*ASSIGNMENT:*
After locating the line with "Frames from a" below, output it and each following line exactly, stopping after the line with "[00:00:02.00 to 00:00:02.40]". No pictures.

--- THE DATA Enclosed Below ---

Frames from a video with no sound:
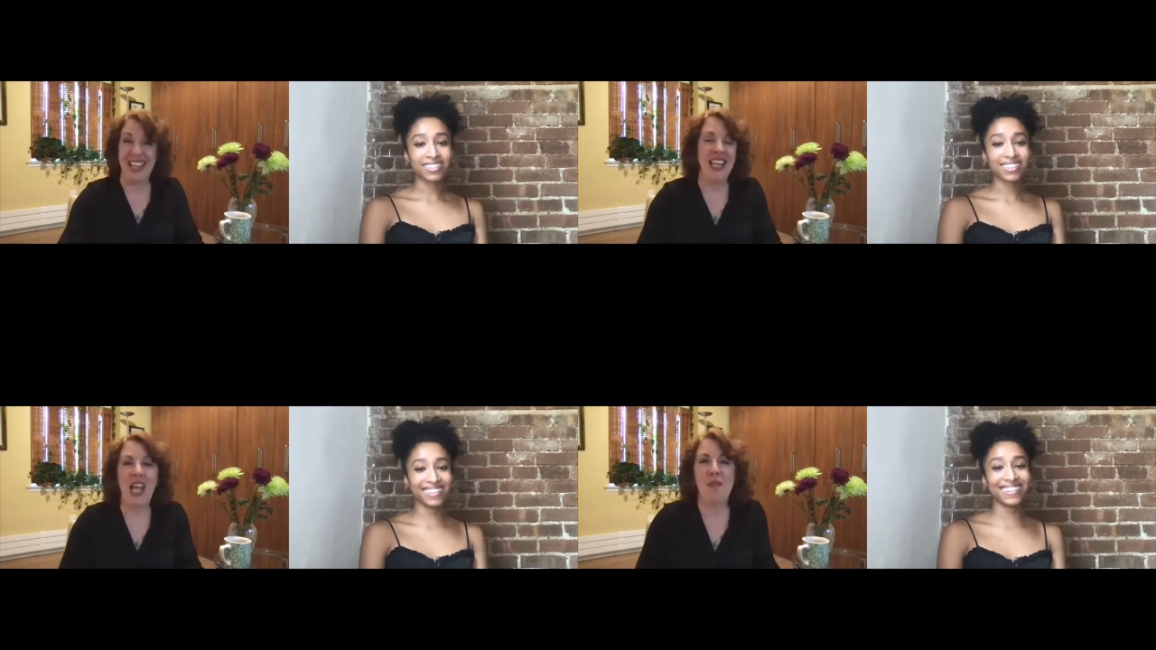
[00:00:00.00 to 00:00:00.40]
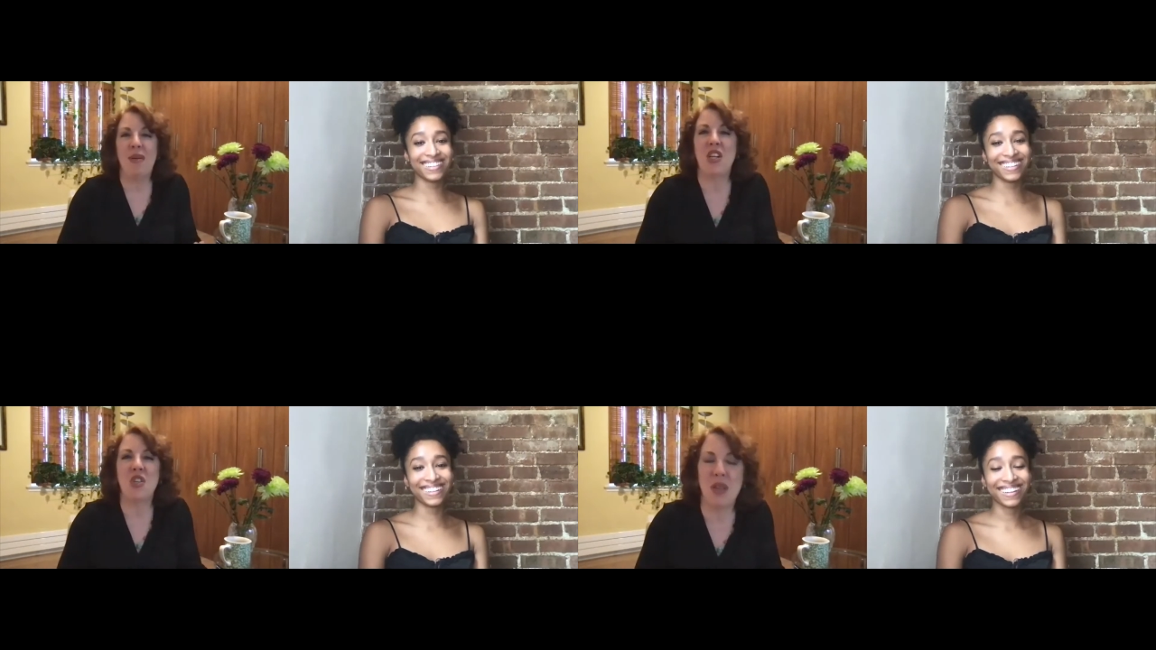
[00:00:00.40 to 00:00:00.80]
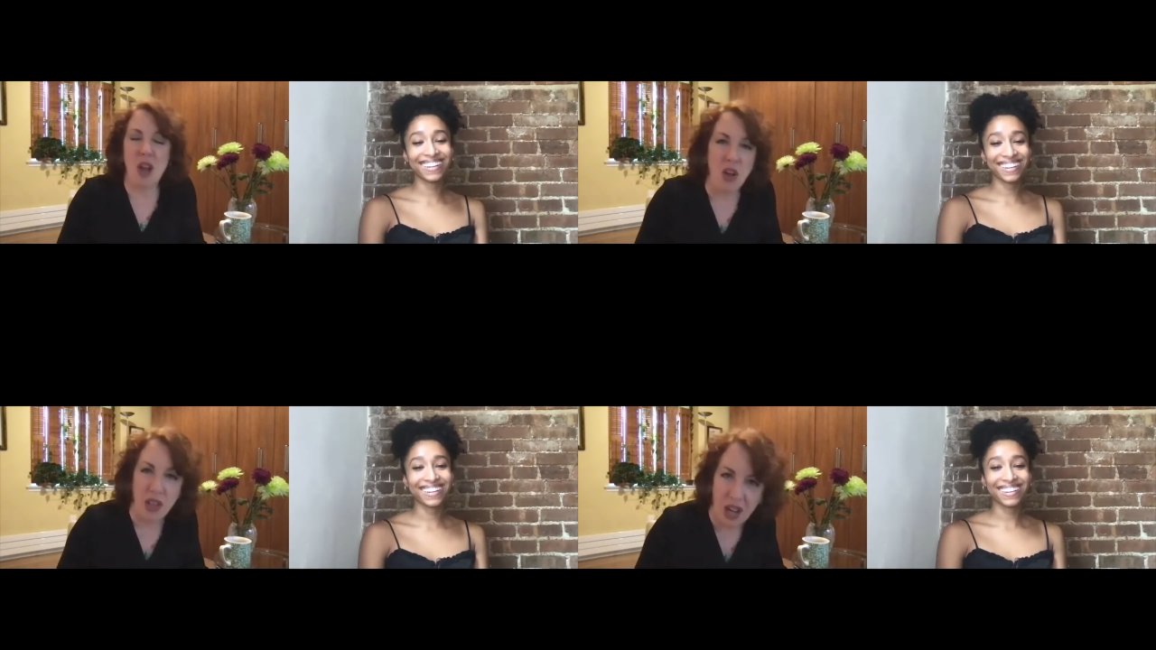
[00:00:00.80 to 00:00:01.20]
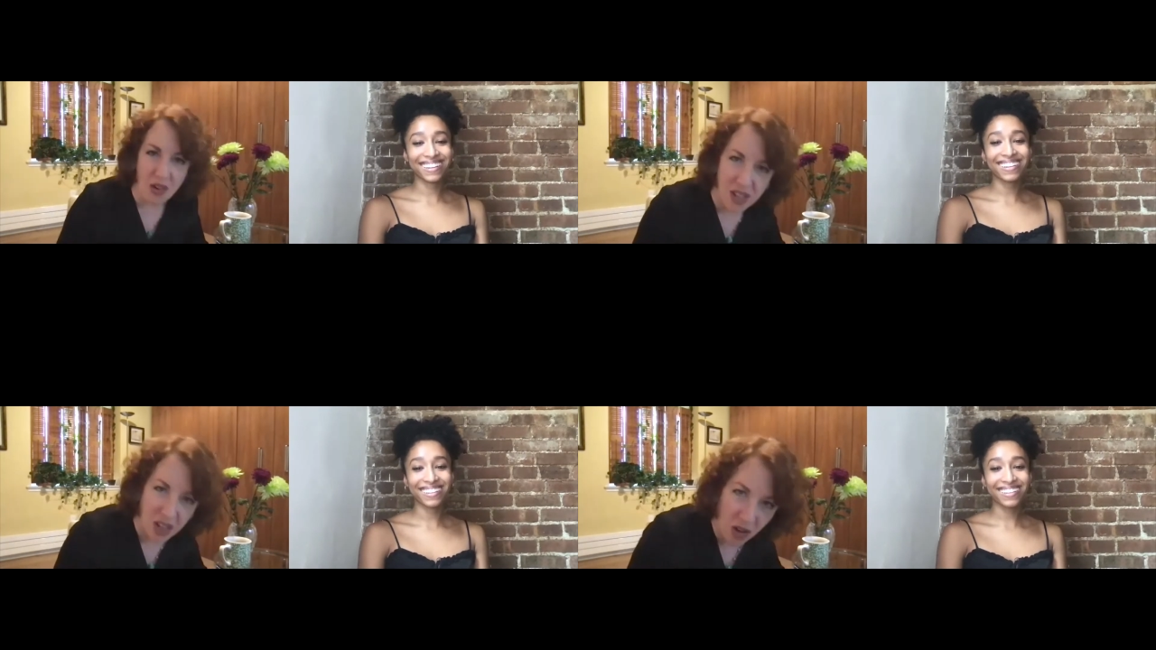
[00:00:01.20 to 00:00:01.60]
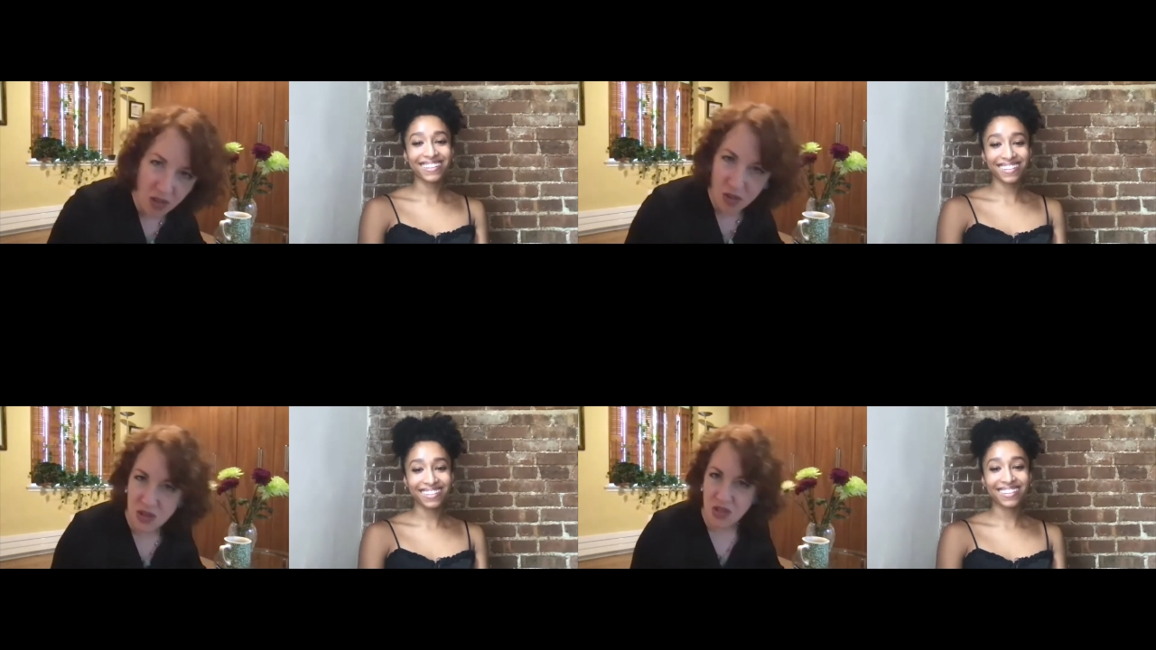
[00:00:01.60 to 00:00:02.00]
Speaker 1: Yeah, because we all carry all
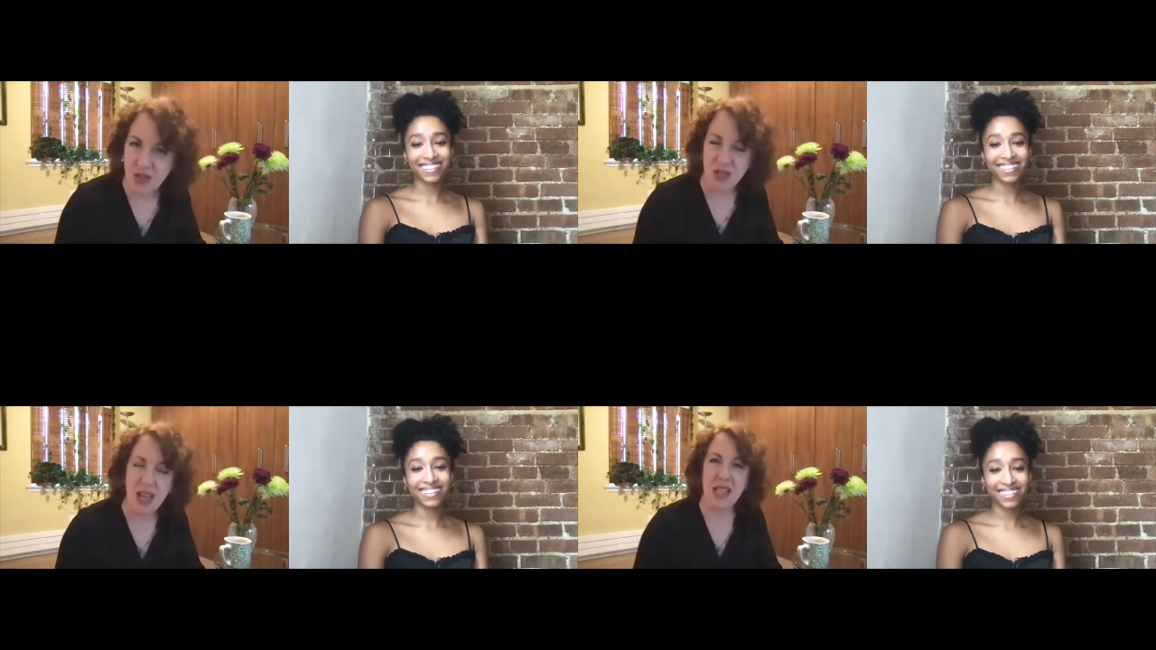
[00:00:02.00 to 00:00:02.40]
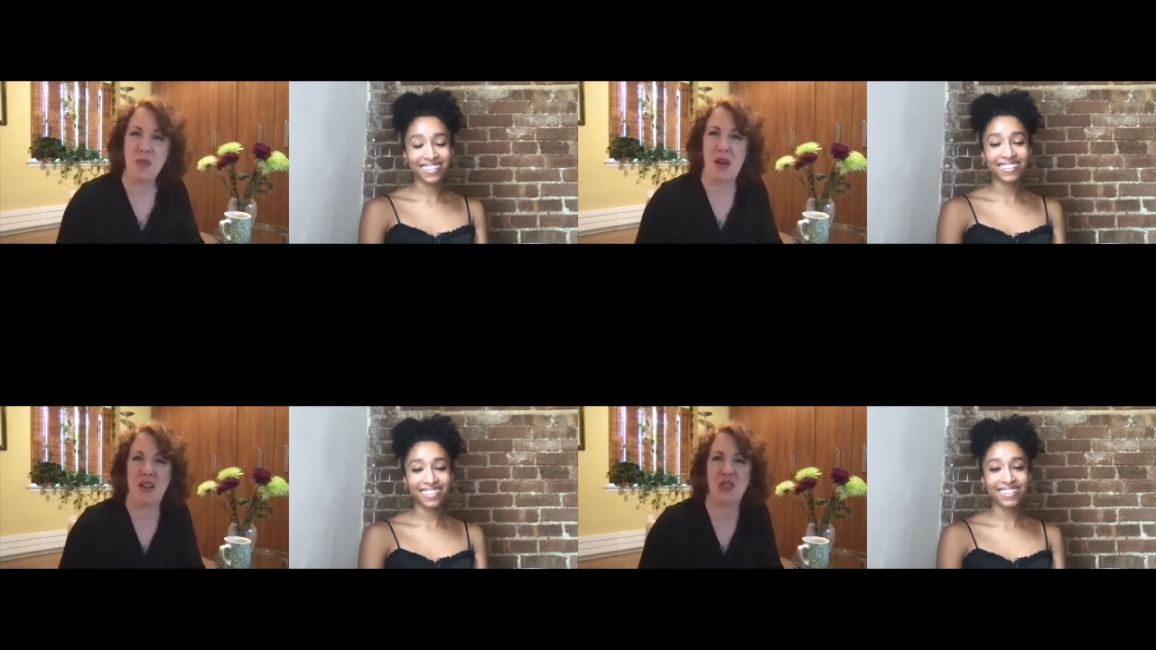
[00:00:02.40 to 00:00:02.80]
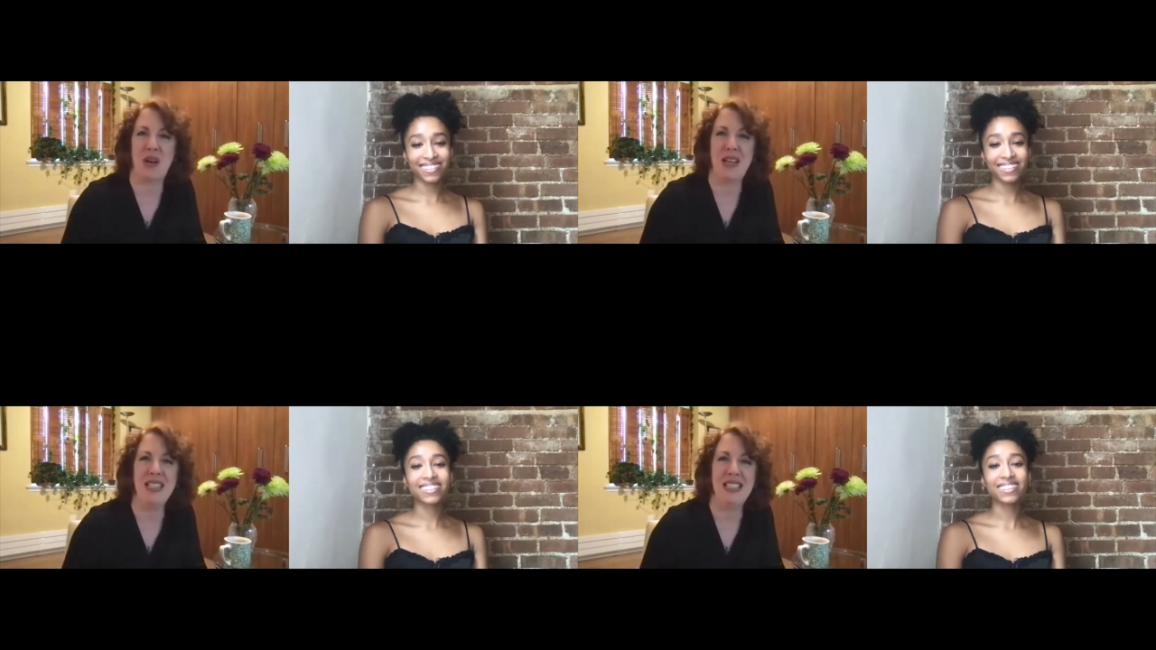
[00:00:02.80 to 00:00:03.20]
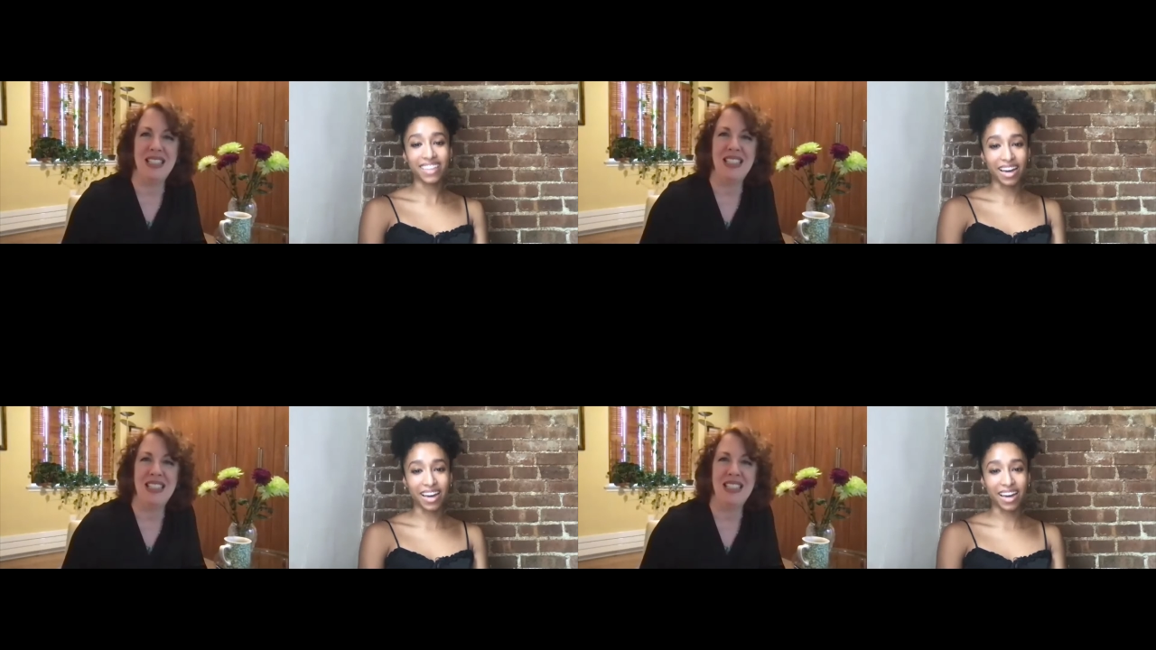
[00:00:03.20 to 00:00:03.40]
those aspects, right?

--- End of Enclosed THE DATA ---
--- THE DATA Enclosed Below ---

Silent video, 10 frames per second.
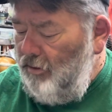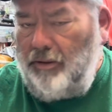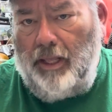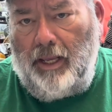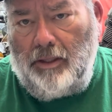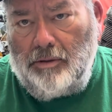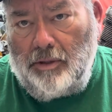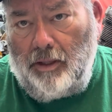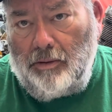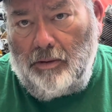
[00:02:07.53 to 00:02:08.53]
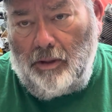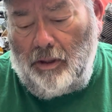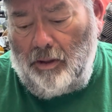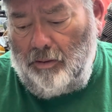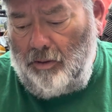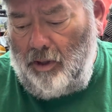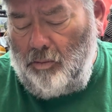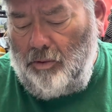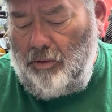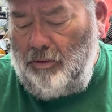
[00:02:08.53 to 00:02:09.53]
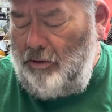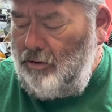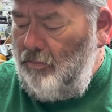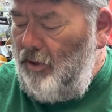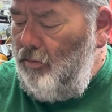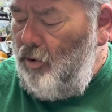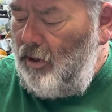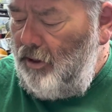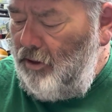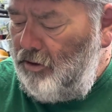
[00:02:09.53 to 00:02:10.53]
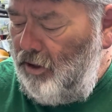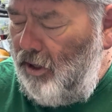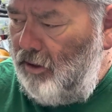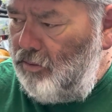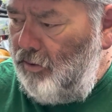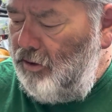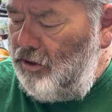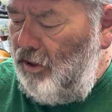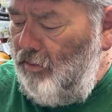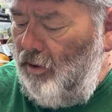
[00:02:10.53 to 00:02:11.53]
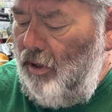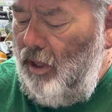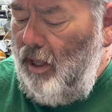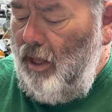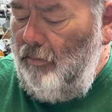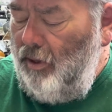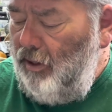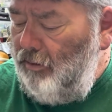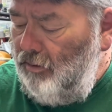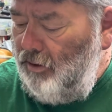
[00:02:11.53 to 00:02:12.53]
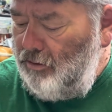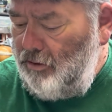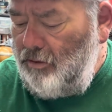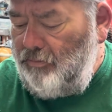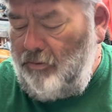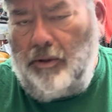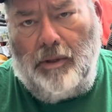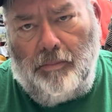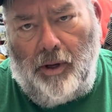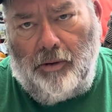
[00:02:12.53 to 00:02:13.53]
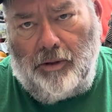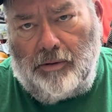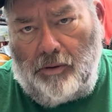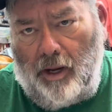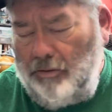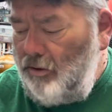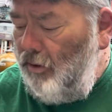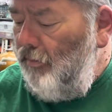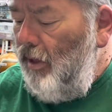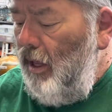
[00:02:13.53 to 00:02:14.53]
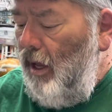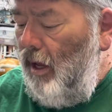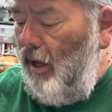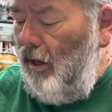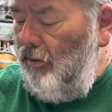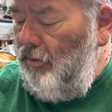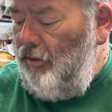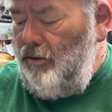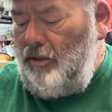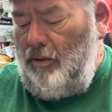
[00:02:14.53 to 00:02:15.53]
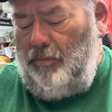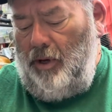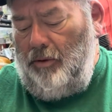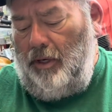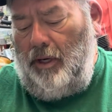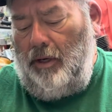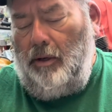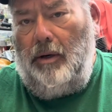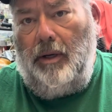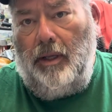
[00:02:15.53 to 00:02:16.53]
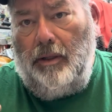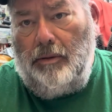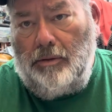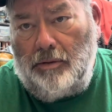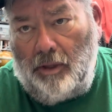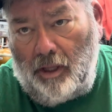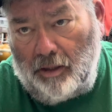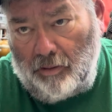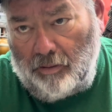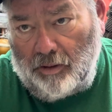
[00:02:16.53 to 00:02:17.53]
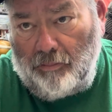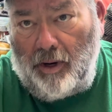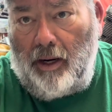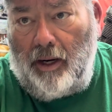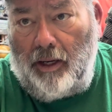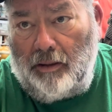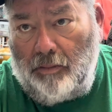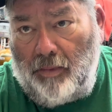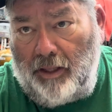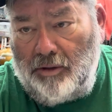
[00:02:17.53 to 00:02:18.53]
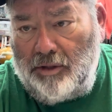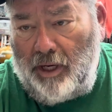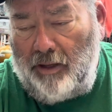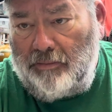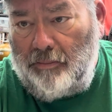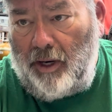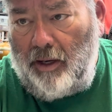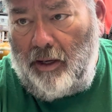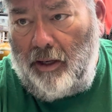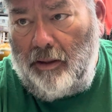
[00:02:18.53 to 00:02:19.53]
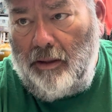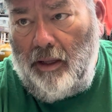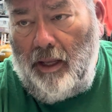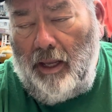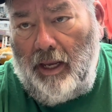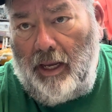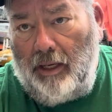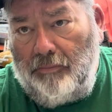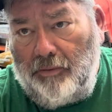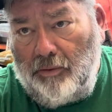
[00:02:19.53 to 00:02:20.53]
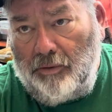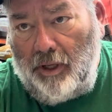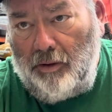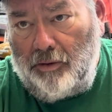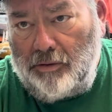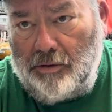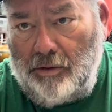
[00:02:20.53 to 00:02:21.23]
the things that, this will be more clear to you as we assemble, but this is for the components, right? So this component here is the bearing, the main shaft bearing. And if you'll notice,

--- End of Enclosed THE DATA ---

*SOLUTION FOR THIS TASK:*
Frames from a video with no sound:
[00:00:00.00 to 00:00:00.40]
[00:00:00.40 to 00:00:00.80]
[00:00:00.80 to 00:00:01.20]
[00:00:01.20 to 00:00:01.60]
[00:00:01.60 to 00:00:02.00]
Speaker 1: Yeah, because we all carry all
[00:00:02.00 to 00:00:02.40]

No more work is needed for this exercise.